Angels of Vengeance: The Disappearance Novel 3
Page 30
Rather than reminding the cop of who paid his salary, it only served to enrage him still further.
‘What I know, Mr Downing, is that this city is overrun with security contractors and bottom-feeding mercenaries, and suspending the licence of one for refusing to cooperate with the police isn’t going to make a blind bloody bit of difference to anybody. Except Mr Shah, of course.’
As hard as it was to keep up with and write down the exchanges flying across the hardwood table, Jules persevered. She took a moment to glance up at Shah, however, to see how he was doing. The soldier-turned-businessman remained impassive. Palmer was making a concerted effort to break him down, but Downing was spoiling all of his attacks.
‘When last I checked, Detective, the licensing of military-grade security contractors in the Northern Territory was not the responsibility of the local police. Final authority rests with the federal government, and they act on advice from the Free Port Development Authority. I will stand corrected, of course, but I don’t think the development authority is even required to consult with you on such matters.’

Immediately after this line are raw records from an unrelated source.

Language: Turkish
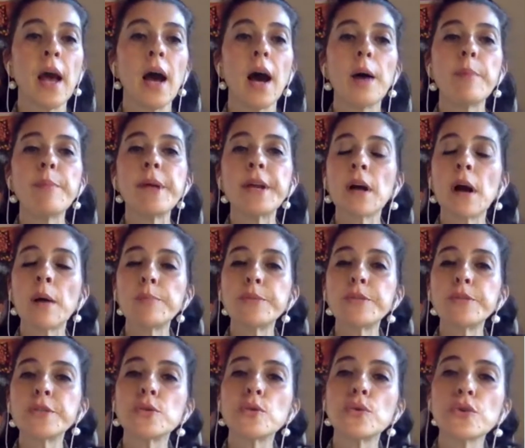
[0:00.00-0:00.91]
Amerikan
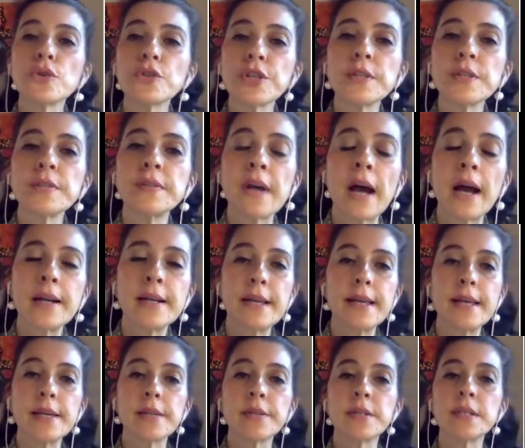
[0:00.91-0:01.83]
Psikoloji
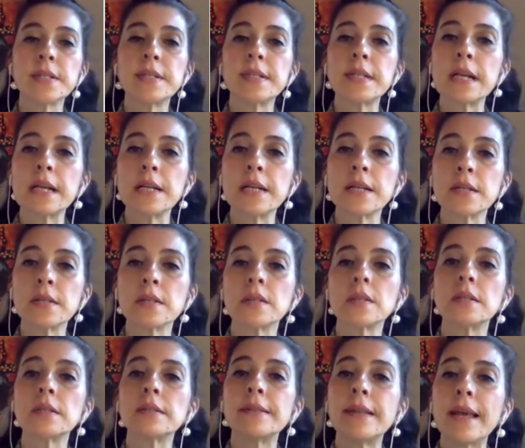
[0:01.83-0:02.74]
Derneği
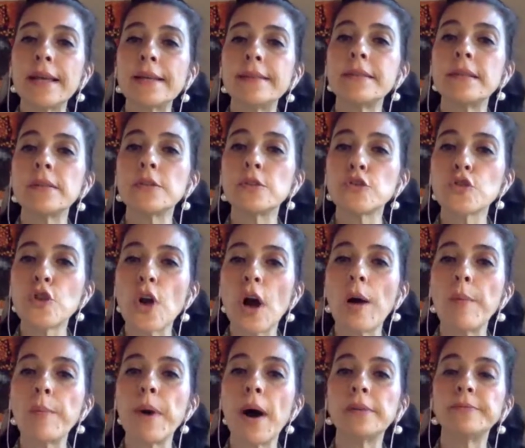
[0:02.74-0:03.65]
rezilyansı tehdit,
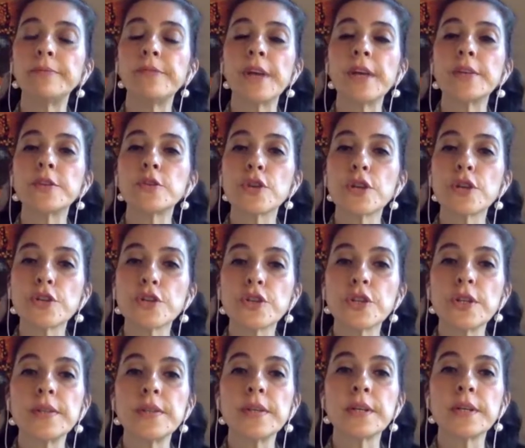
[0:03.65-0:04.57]
travma ve
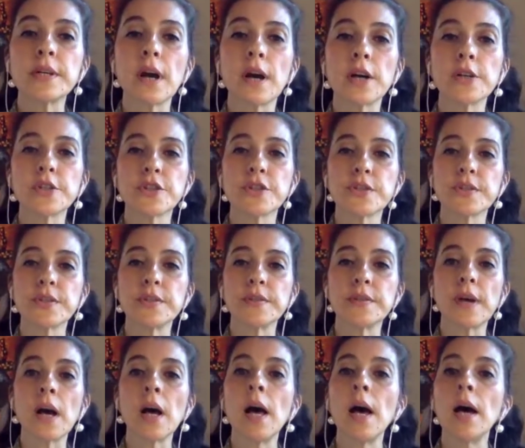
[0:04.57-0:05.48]
trajedi
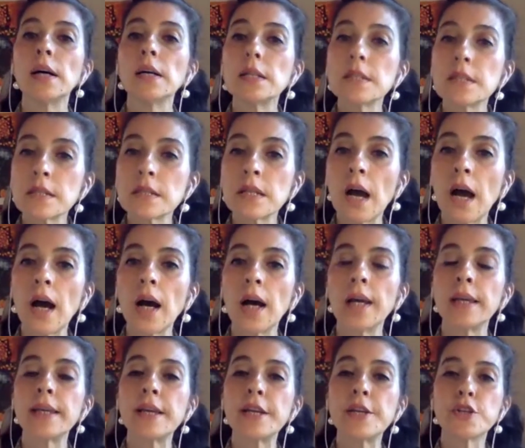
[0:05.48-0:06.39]
karşısında
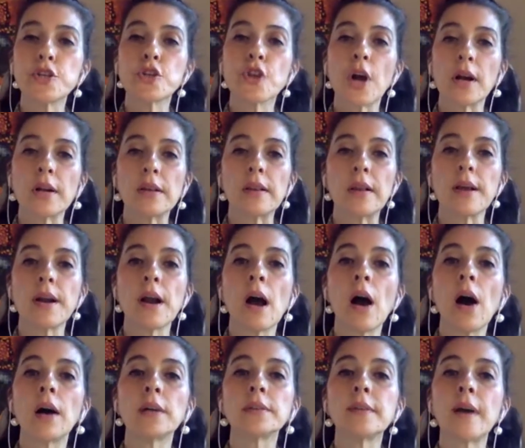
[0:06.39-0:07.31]
hızla yeni
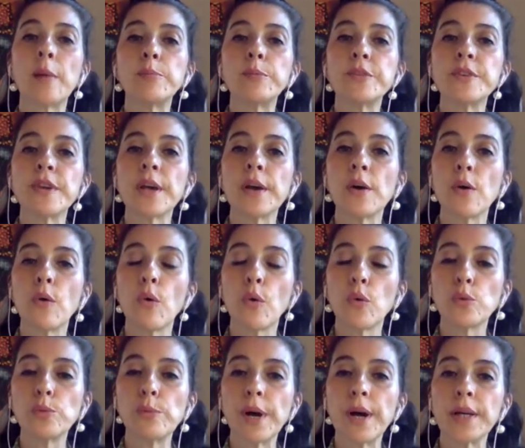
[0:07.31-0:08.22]
şartlara adapte
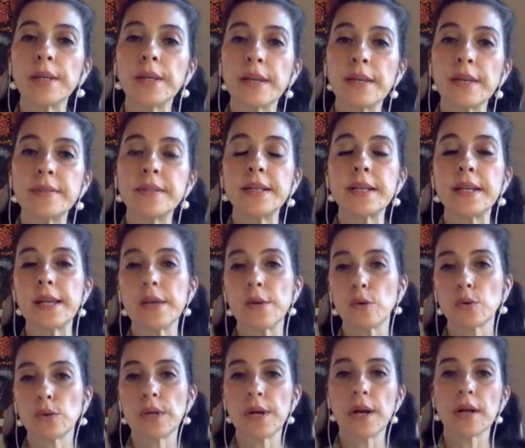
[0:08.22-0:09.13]
olma
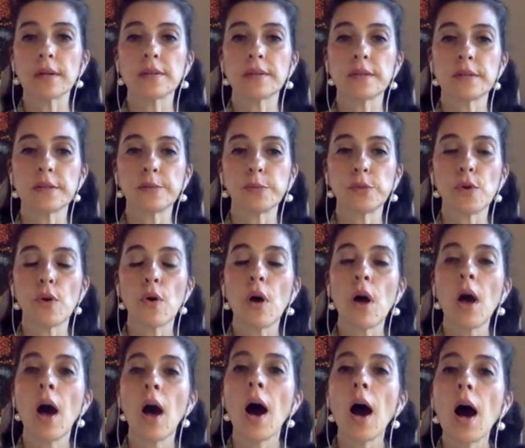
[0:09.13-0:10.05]
yeteneği olarak tanımlıyor.
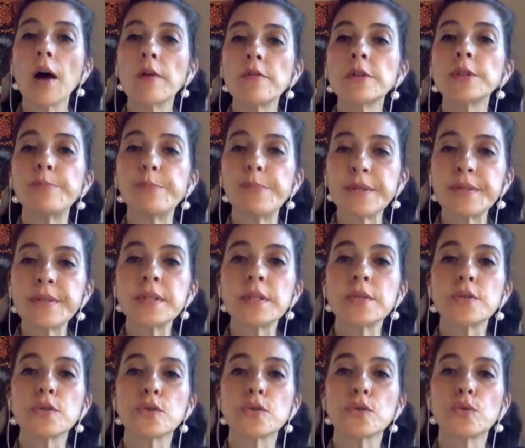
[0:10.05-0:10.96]
Harvard
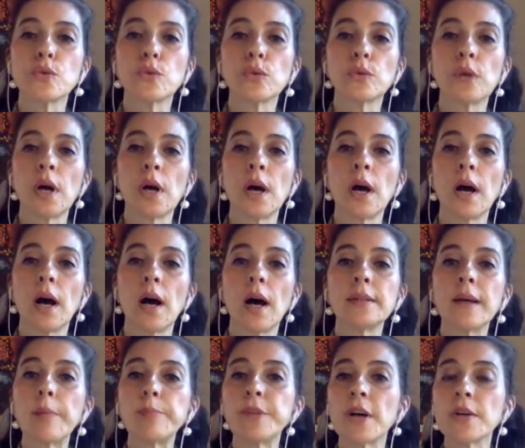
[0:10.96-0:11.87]
Business School
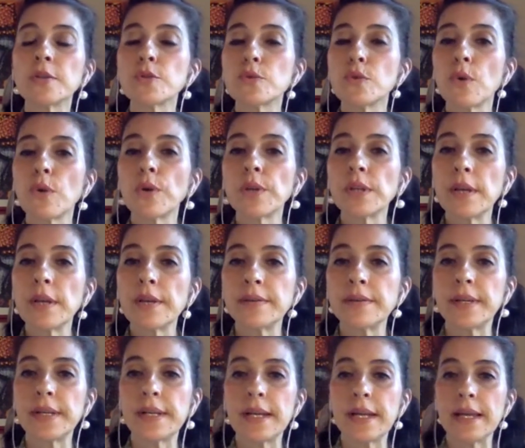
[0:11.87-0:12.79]
adaptasyon
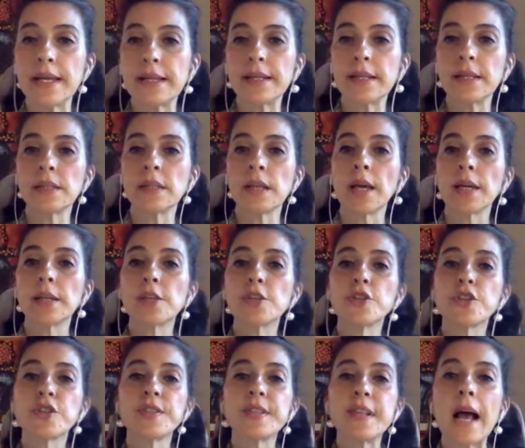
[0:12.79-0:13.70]
yeteneğinin
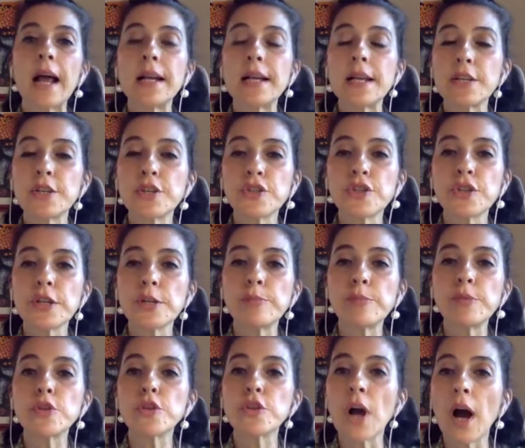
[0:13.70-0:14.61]

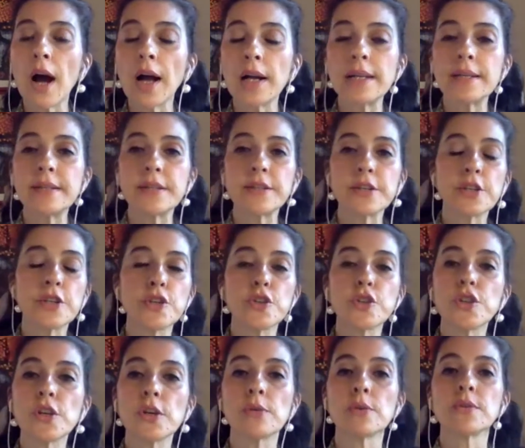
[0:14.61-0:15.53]
kişiselleştirilmiş halidir,
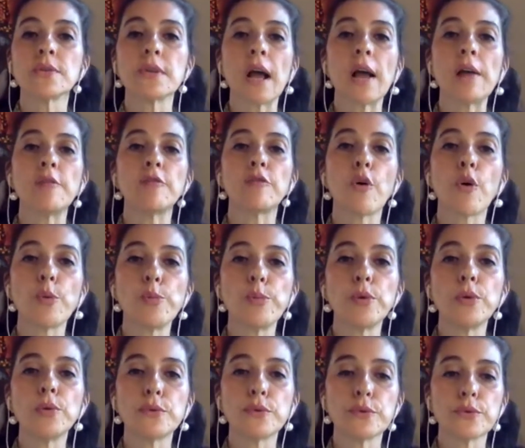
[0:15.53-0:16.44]
kişiye özel
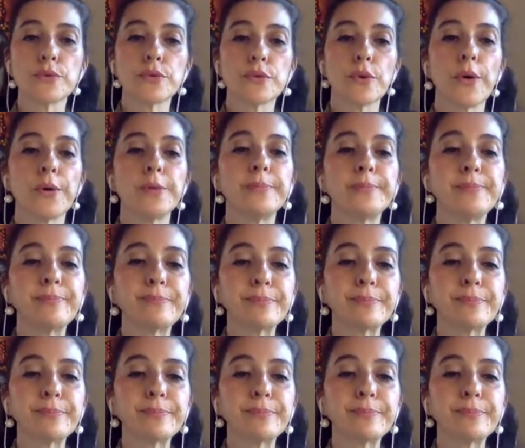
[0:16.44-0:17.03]
formülüdür diyor.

Surely Downing had pushed it too far now. Palmer looked as angry as Julianne had ever seen a man look without reaching for a weapon. A vein throbbed dark and purple on the side of his neck and he jutted his chin at the Falklander like a gun turret. Shah pre-empted him before he could fire back a reply.
‘Is there any news of my friend, Detective?’

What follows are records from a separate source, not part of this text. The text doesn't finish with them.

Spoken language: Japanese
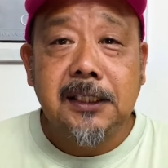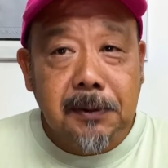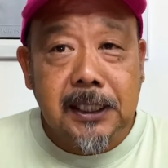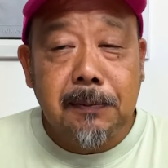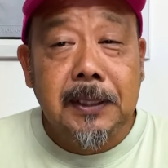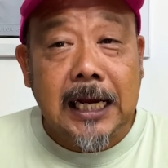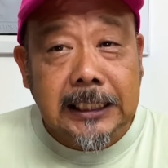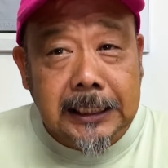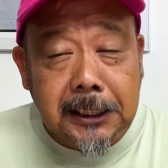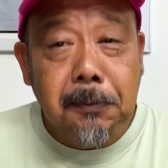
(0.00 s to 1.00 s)
すいません、
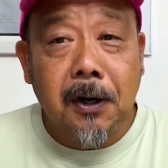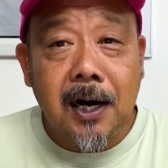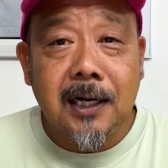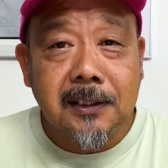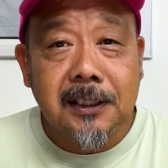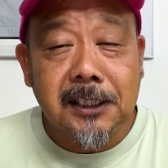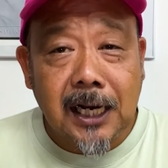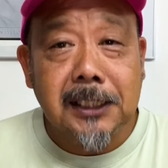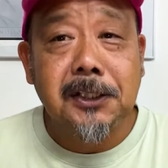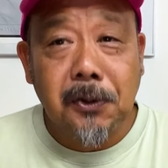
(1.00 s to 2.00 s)
何日もかかるんです、
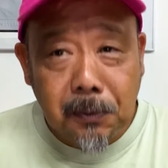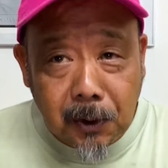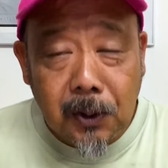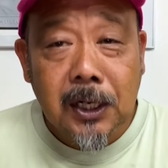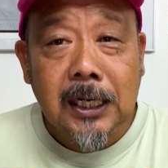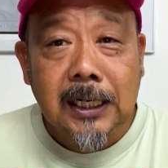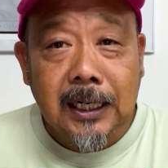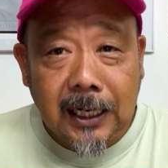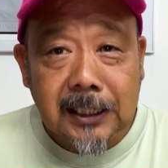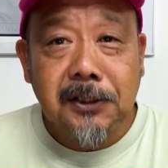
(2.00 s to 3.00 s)
発送も。
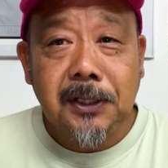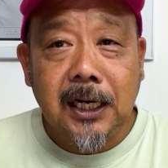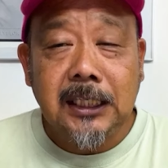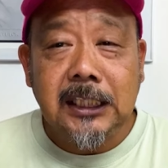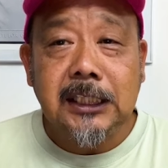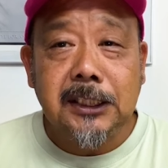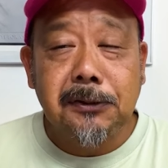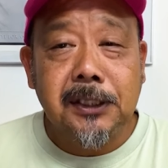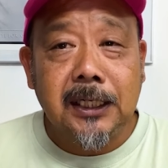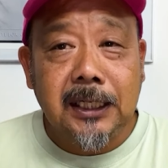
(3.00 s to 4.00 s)
はい、そんないちにち
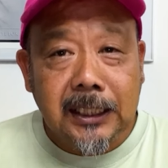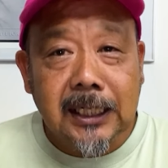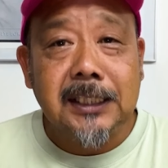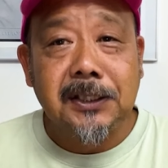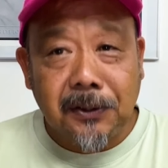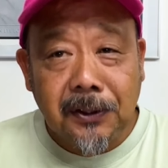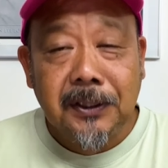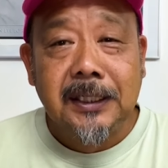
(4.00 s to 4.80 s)
ふつかでできないんですよ。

Palmer stared at him, uncomprehending, for a heartbeat.
‘Mr Ross . . . Rhino,’ Shah added. ‘We have had no word of him since the explosion. I understand he was evacuated to one of the American ships in port. I wonder if you might have any information about that or his condition.’
The big policeman gave his head a quick shake – not to answer the question in the negative, more to throw off his surprise at it. He patted his jacket pocket as if searching for something. ‘Sorry, I ah . . . Just give me a second, would you?’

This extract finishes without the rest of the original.